**EXERCISE INSTRUCTIONS:**
Please restate the records below verbatim, omitting every image they hold.

**Stored data entries:**
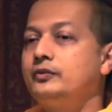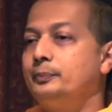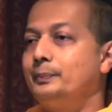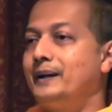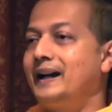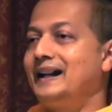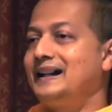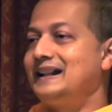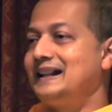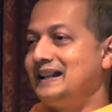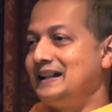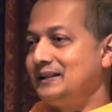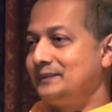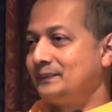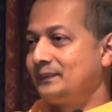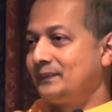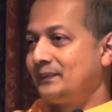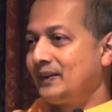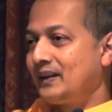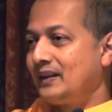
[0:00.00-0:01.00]
Bradley.
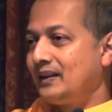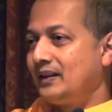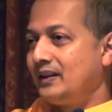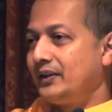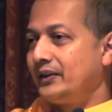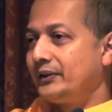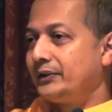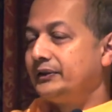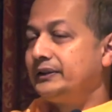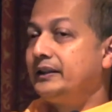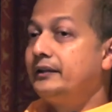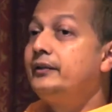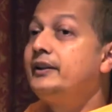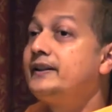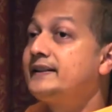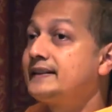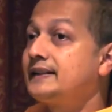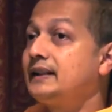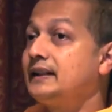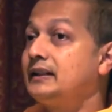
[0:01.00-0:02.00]
So there
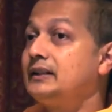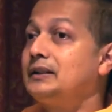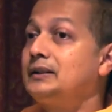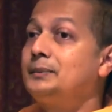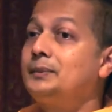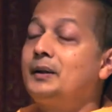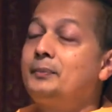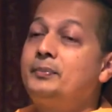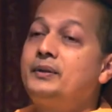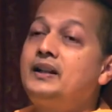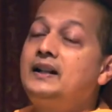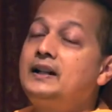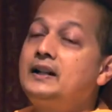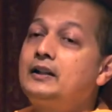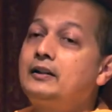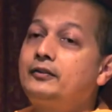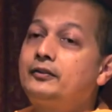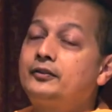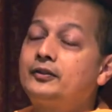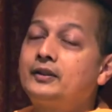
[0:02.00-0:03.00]
was a, a
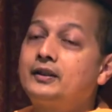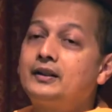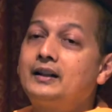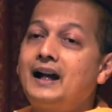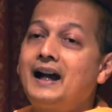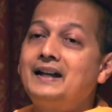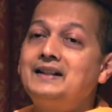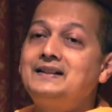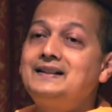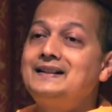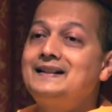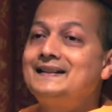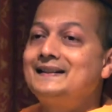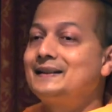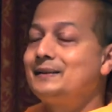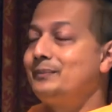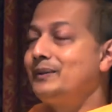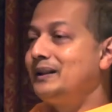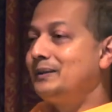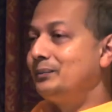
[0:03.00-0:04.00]
period of
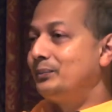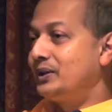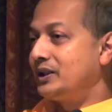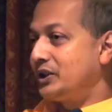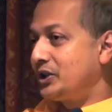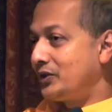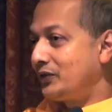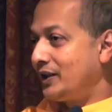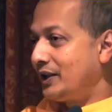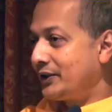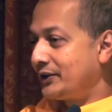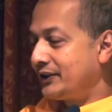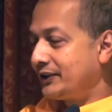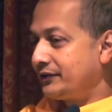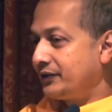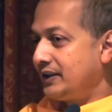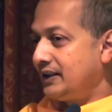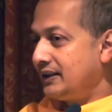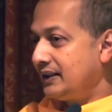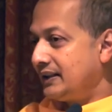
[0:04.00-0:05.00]
idealism in British
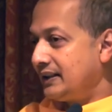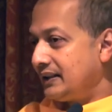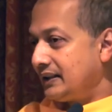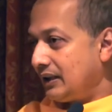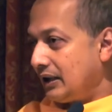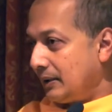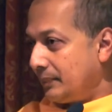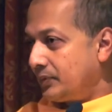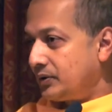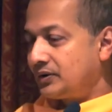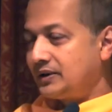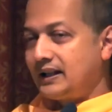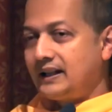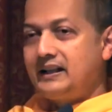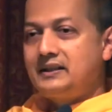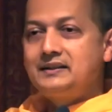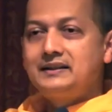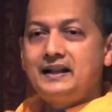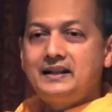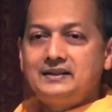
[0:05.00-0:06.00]
philosophy up to the
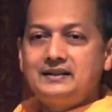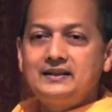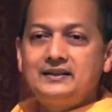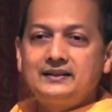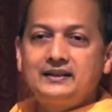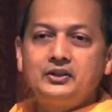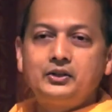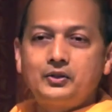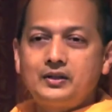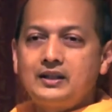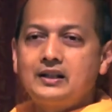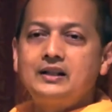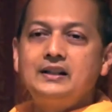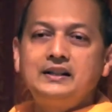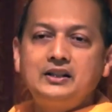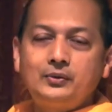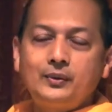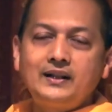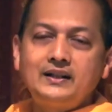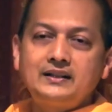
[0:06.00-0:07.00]
late 19th century,
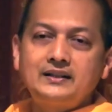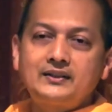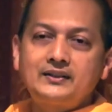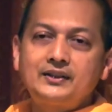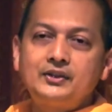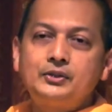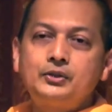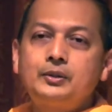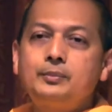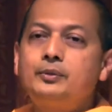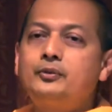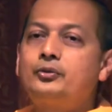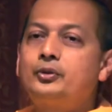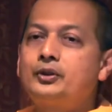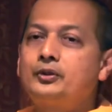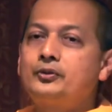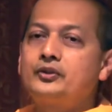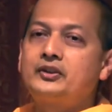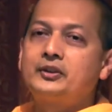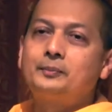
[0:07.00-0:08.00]
early 20th century, before
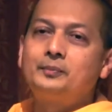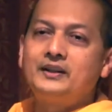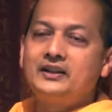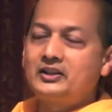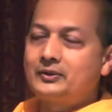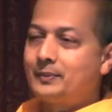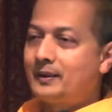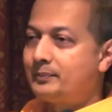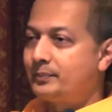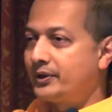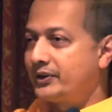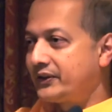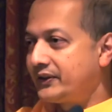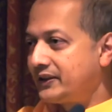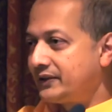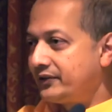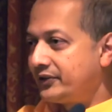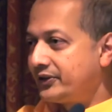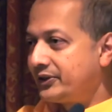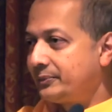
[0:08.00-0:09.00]
it was replaced by
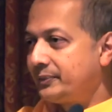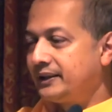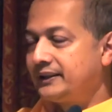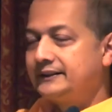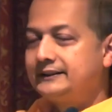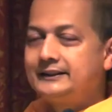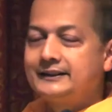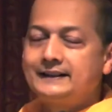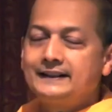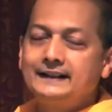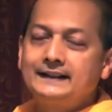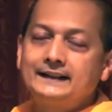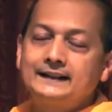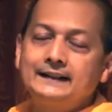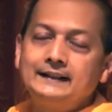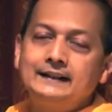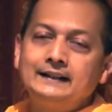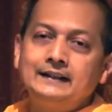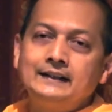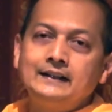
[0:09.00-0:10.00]
positivism and other things.
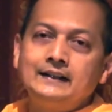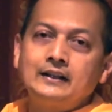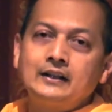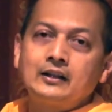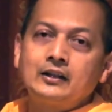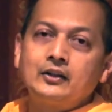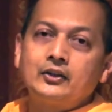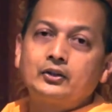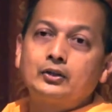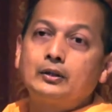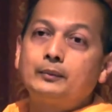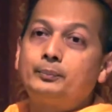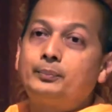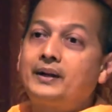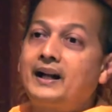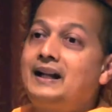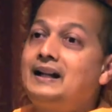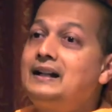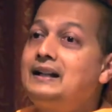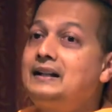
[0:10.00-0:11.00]
So
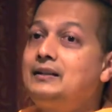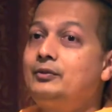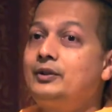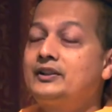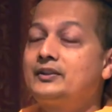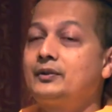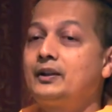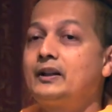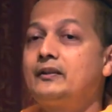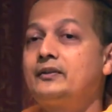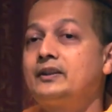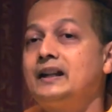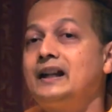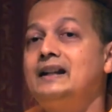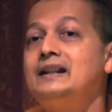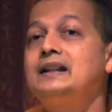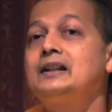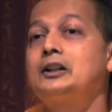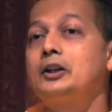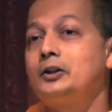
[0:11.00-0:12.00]
Bradley was one of the
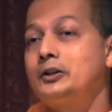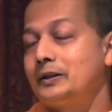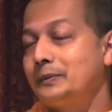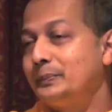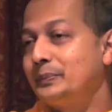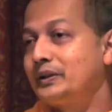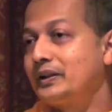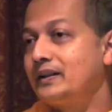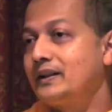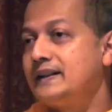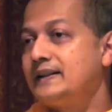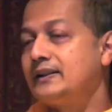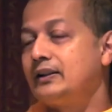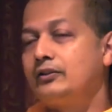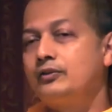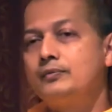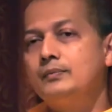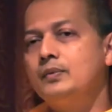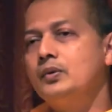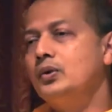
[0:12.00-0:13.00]
elder contemporaries
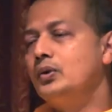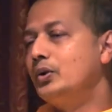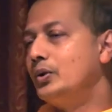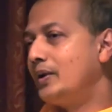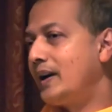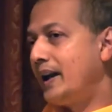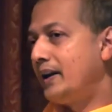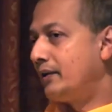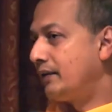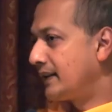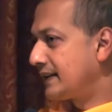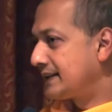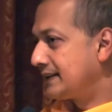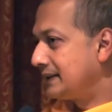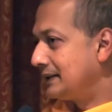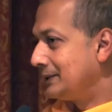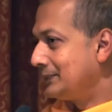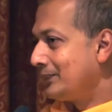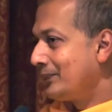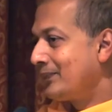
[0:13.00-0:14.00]
of Moore and
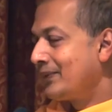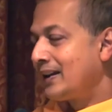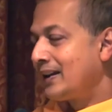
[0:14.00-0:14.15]
Russell.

**SOLUTION TO THIS PROBLEM:**
[0:00.00-0:01.00]
Bradley.
[0:01.00-0:02.00]
So there
[0:02.00-0:03.00]
was a, a
[0:03.00-0:04.00]
period of
[0:04.00-0:05.00]
idealism in British
[0:05.00-0:06.00]
philosophy up to the
[0:06.00-0:07.00]
late 19th century,
[0:07.00-0:08.00]
early 20th century, before
[0:08.00-0:09.00]
it was replaced by
[0:09.00-0:10.00]
positivism and other things.
[0:10.00-0:11.00]
So
[0:11.00-0:12.00]
Bradley was one of the
[0:12.00-0:13.00]
elder contemporaries
[0:13.00-0:14.00]
of Moore and
[0:14.00-0:14.15]
Russell.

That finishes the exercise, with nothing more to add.